Considering the rapidly increasing number of people testing positive for COVID-19 and the rising death toll makes us wonder whether the government is losing its grip on the virus. No doubt the National Operation Centre for Prevention of COVID -19 Outbreak (NOCPCO) headed by Lieut. Gen. Shavendra Silva is doing a good job—but should not the government enlist the assistance of the health authorities in the public and private sectors to spearhead the fight against this deadly virus?
Whenever new cases are detected in the Western Province or elsewhere we are told they are either from the Minuwangoda cluster or the Peliyagoda cluster and now the prisons cluster. As of Tuesday 2,239 inmates and 91 Prisons Department employees had contracted the virus while four inmates had died of the disease. But at the end of the day does it matter, which cluster the patients belong to, but the stark reality that more have been infected, more have died, and a reminder to the authorities and the people that more needs to be done to stem the spread of the virus? Is the cluster mentality an attempt to avoid admitting the fact that the infections have moved to community transmission? Living in a state of denial or sacking officials who speak out will not help the government tackle this worsening health crisis. Could the slow progress even point to an attitude of marking time now that a vaccine is on the horizon with reports that it might come Sri Lanka’s way early next year?
Incidentally, the first consignment of the Pfizer/BioNTech coronavirus vaccine has arrived in Britain and distributed to hospital vaccination centres there, with England’s deputy chief medical officer saying the first wave of vaccinations could prevent up to 99% of COVID-19 hospital admissions and deaths.
A 90-year-old woman became the first to be given a COVID jab as part of the mass vaccination programme being rolled out across Britain. Margaret Keenan, who turns 91 next week, said it was the “best early birthday present”.
Meanwhile, comes a report from the World Health Organization (WHO) warning governments and citizens not to drop their guard over the COVID pandemic now that a vaccine is close, saying healthcare systems could still buckle under pressure.
“Progress on vaccines gives us a lift and we can now start to see the light at the end of the tunnel.

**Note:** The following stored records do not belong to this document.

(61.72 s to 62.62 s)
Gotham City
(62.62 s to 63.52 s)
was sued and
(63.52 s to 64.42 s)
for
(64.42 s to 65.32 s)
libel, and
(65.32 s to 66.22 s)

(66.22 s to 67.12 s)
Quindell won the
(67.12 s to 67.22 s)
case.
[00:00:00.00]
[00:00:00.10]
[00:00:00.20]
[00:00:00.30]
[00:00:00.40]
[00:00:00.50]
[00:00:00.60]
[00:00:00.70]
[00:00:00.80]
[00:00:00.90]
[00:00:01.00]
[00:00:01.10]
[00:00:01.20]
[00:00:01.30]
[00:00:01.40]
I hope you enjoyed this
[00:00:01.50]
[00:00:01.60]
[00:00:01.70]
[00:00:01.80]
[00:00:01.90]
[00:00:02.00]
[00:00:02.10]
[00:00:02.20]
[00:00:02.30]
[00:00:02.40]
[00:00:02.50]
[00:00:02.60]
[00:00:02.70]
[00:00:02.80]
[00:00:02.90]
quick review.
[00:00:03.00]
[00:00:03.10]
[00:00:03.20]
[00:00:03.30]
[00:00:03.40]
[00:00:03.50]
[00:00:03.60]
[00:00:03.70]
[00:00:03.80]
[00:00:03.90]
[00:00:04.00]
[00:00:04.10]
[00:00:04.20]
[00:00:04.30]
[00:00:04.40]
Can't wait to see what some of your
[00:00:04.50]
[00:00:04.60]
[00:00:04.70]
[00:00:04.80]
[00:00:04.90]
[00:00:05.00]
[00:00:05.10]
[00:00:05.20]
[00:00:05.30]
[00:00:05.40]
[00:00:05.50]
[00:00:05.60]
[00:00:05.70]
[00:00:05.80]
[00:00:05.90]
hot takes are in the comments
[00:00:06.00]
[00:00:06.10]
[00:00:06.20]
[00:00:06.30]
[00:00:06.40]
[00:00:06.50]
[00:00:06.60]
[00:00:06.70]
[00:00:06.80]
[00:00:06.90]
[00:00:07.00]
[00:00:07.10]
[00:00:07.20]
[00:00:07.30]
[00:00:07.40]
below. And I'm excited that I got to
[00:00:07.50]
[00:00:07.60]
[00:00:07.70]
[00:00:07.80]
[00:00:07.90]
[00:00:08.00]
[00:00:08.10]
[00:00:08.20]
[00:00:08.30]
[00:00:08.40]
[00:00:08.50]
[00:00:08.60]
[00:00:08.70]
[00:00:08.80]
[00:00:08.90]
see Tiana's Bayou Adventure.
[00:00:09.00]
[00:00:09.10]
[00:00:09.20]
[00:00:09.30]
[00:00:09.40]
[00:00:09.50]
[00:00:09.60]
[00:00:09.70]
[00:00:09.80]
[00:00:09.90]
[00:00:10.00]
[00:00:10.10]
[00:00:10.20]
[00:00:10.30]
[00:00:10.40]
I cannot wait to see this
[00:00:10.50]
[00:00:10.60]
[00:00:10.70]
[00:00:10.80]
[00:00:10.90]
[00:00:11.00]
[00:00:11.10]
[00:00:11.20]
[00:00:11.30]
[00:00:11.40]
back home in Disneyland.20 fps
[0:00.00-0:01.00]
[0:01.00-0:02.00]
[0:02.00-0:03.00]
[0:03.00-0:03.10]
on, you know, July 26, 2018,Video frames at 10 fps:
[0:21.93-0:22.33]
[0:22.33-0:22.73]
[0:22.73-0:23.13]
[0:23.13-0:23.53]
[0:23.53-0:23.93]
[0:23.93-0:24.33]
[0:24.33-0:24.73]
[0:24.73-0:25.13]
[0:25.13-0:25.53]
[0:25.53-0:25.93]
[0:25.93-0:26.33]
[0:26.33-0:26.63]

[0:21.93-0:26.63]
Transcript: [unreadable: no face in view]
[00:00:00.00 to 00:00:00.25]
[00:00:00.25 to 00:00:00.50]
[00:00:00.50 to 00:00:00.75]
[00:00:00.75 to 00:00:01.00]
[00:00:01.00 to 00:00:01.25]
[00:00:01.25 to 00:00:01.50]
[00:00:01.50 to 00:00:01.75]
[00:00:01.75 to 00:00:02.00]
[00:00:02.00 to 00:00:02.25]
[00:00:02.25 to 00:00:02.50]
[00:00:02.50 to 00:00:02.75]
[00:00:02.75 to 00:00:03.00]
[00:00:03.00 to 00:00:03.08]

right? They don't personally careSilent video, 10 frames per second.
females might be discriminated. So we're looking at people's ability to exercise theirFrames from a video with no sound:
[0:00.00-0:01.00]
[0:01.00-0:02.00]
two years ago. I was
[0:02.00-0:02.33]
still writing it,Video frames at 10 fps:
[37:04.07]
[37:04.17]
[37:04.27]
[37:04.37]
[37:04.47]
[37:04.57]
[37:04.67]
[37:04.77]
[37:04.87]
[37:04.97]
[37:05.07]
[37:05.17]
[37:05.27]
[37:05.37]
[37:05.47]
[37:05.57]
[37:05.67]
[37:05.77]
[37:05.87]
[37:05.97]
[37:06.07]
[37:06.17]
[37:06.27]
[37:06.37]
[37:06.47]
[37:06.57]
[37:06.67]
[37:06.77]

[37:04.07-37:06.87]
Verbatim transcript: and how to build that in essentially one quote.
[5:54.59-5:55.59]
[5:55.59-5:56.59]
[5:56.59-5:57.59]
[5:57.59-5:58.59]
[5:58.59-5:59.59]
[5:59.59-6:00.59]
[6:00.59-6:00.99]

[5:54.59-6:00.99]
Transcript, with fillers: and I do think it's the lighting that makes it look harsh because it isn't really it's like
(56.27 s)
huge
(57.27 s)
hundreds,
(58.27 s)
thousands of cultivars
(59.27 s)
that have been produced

However, WHO is concerned that there is a growing perception that the COVID-19 pandemic is over,” WHO Director-General Tedros Adhanom Ghebreyesus told a Geneva news conference.
He said the pandemic still had a long way to run, and that decisions made by citizens and governments would determine its course and as to when the pandemic would ultimately end. The WHO’s top emergency expert Mike Ryan also cautioned against complacency in the wake of the vaccine roll-out, saying though they were a major part of the battle against COVID-19, vaccines would not on their own end the pandemic.
With that said, we take time off to congratulate Sri Lankan born Vanushi Sitanjali Walters nee Rajanayagam, the first Sri Lankan-born New Zealand lawyer on her election as a member of the NZ Parliament from the Upper Harbour electorate.Her well-received reply speech, which she prefaced with a few lilting words in Maori, began with the traditional Sri Lankan greeting, Ayubowan and Vanakkam.
“There is a moment just as you wake. It doesn’t happen every morning, but on those mornings when something significant has changed in your life, there’s an inch of time after waking, when you take a breath before the cloak of your new identity washes back. It was there the morning after election, with warp speed like force, and left me awash with gratitude for the trust placed in me as the first Labour Party member to hold the Upper Harbour seat,” she said.
Ms. Walters said she has been an advocate for human rights for 27 years, but that there was still so much to be done for human rights protection in many countries around the world, because human rights belong to all.
“We have an obligation to continue to address racism and discrimination. Where voices aren’t represented at decision-making tables, we have an obligation to shake the tables. We must not only hear the loud and organized but fiercely listen for piercing silences and work to bring the marginalized and disempowered from the periphery to the centre,” she said. As fellow Sri Lankans we are proud of her, and wish her well.